Correlation model extended to coverages

The one-factor Gaussian copula model can be extended to a multi-factor model to allow for different correlation factors between the coverages within an item group. The proposal is to enable a different factor to be entered for buildings and contents loss correlation, buildings and BI loss correlation, and contents and BI loss correlation.

For i=1,…,N groups, with peril group correlation (ρ_k), buildings-contents correlation (ρ_BC), buildings-BI correlation (ρ_BBi) and contents-BI correlation (ρ_CBi), the correlated normally distributed random values can be generated from the following expressions.

Z_(ijk,B)=Y_jk √(ρ_k )+Y_1ijk √(ρ_BC ) +Y_2ijk √(ρ_BBi )+ +X_(ijk,B) √(1-ρ_k-ρ_(BC )-ρ_BBi )

Z_(ijk,C) =Y_jk √(ρ_k )+Y_1ijk √(ρ_BC )+ +Y_3ijk √(ρ_CBi )+X_(ijk,C) √(1-ρ_k-ρ_BC - ρ_CBi )

Z_(ijk,Bi)=Y_jk √(ρ_k )+ +Y_2ijk √(ρ_BBi ) +Y_3ijk √(ρ_CBi )+X_(ijk,Bi) √(1-ρ_k -ρ_BBi - ρ_CBi )

Where Y_jk,Y_1ijk,Y_2ijk,Y_3ijk,X_(ijk,B),X_(ijk,C),X_(ijk,Bi) are N(0,1) distributed.

Y_jk is the global variable drawn once for all risks for each sample j and peril correlation group k, Y_1ijk,Y_2ijk,Y_3ijk are drawn for each group ik and sample j but are the same for each coverage, and〖 X〗_(ijk,B),X_(ijk,C),X_(ijk,Bi) are drawn for each coverage, group ik and, sample j.

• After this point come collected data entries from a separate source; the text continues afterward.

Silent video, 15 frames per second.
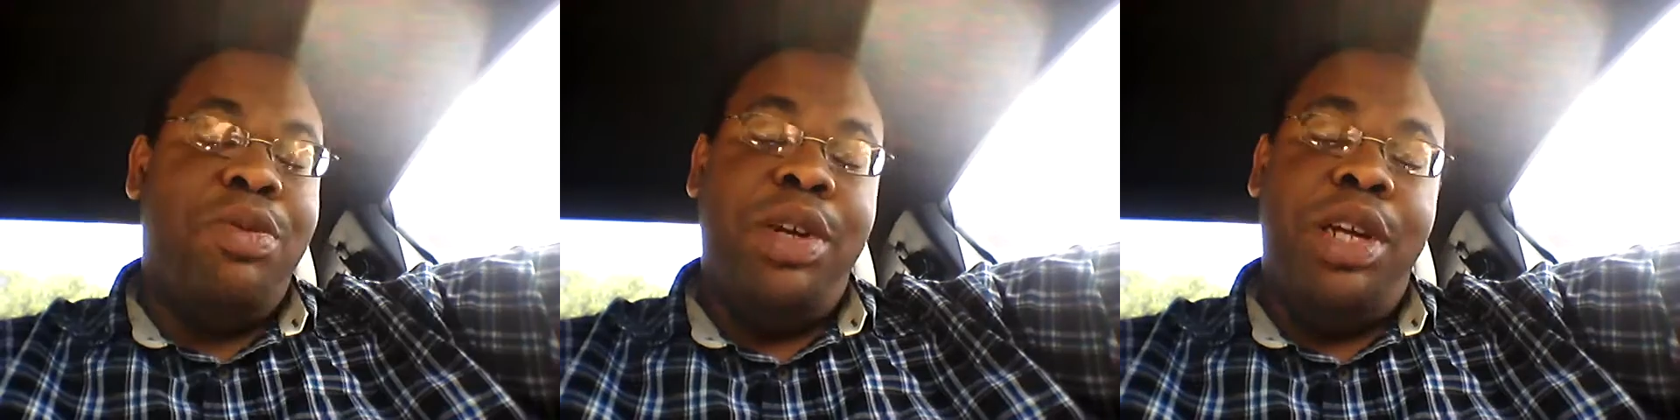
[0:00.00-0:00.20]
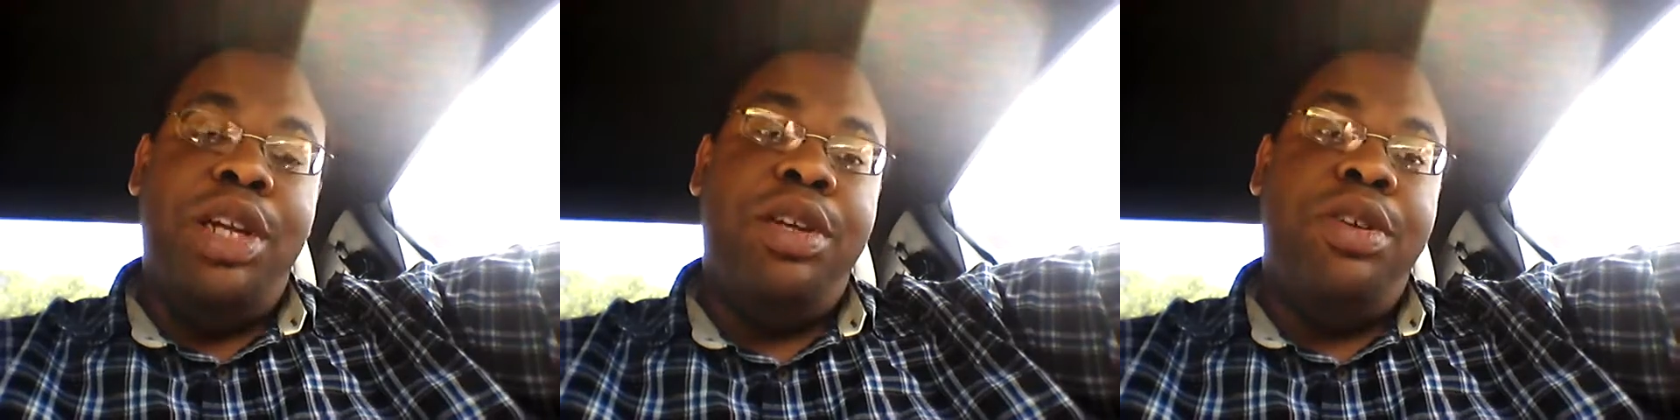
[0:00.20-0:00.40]

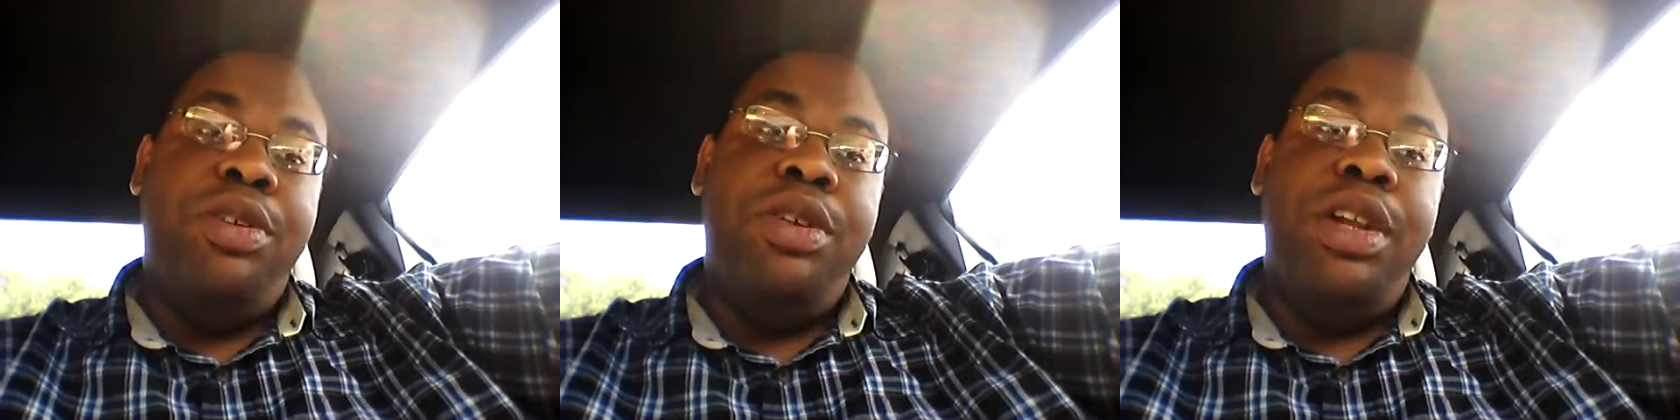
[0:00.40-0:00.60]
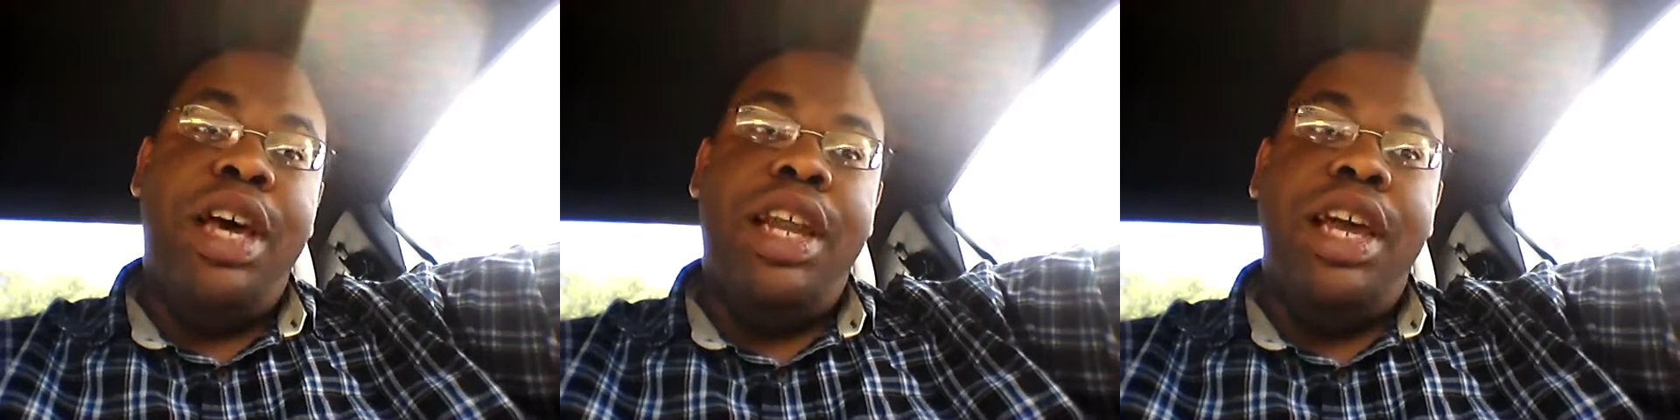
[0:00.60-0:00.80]
really
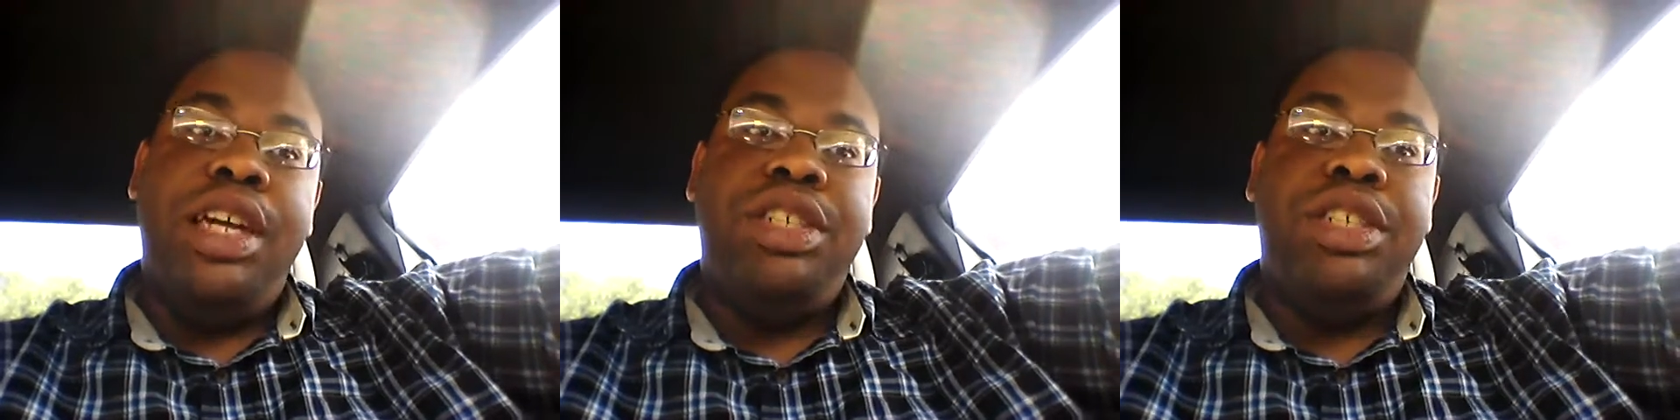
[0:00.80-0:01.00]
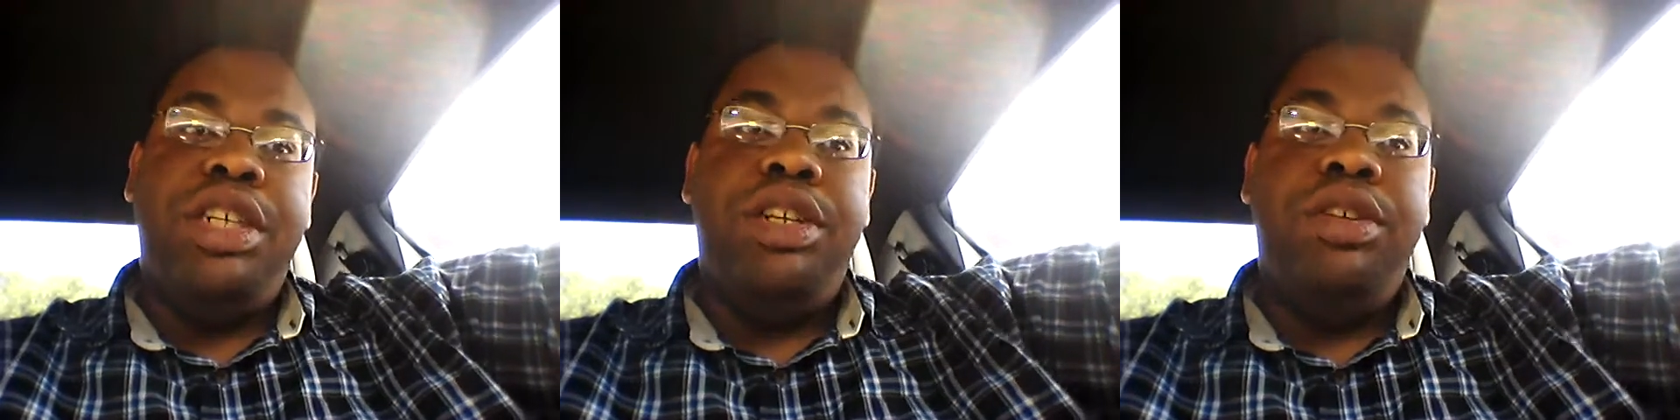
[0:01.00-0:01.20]
cool that they
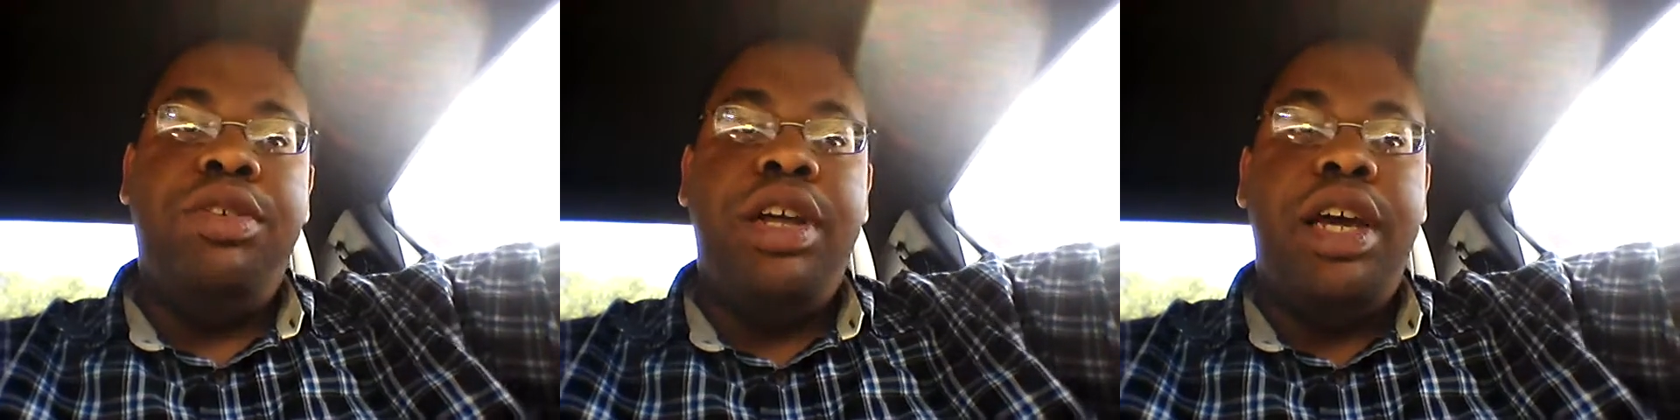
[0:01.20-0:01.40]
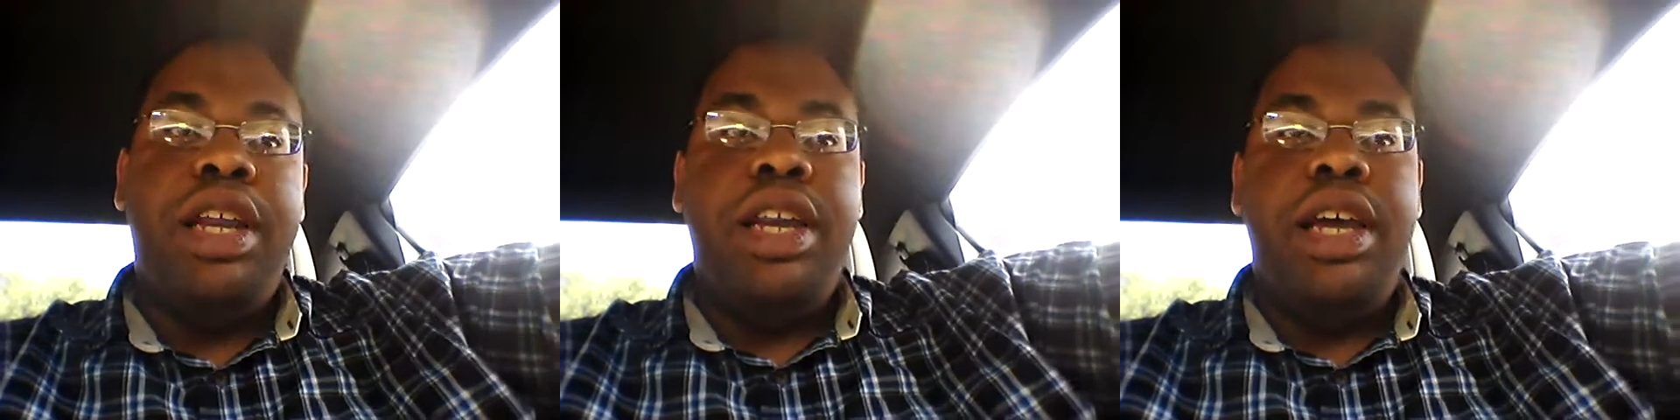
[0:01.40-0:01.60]
actually
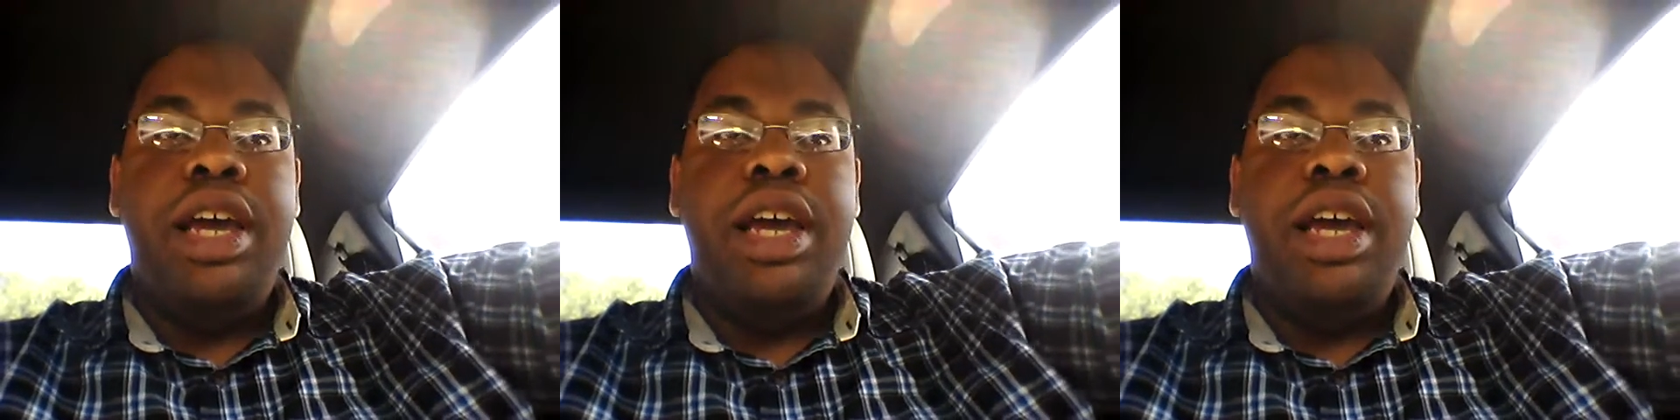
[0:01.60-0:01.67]
do that.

There is not a free choice of each correlation factor between 0 and 1 because the last term in each of the above expressions cannot go negative under the square root. The requirement is that the correlation matrix of the coverage correlations must be positive definite, so some work is needed to work out the rules of how these correlations may be specified, and how to control the inputs to ensure the combinations of values entered are valid. A rule must also be specified for generating the ‘Other structure’ coverage random number, if this coverage is present.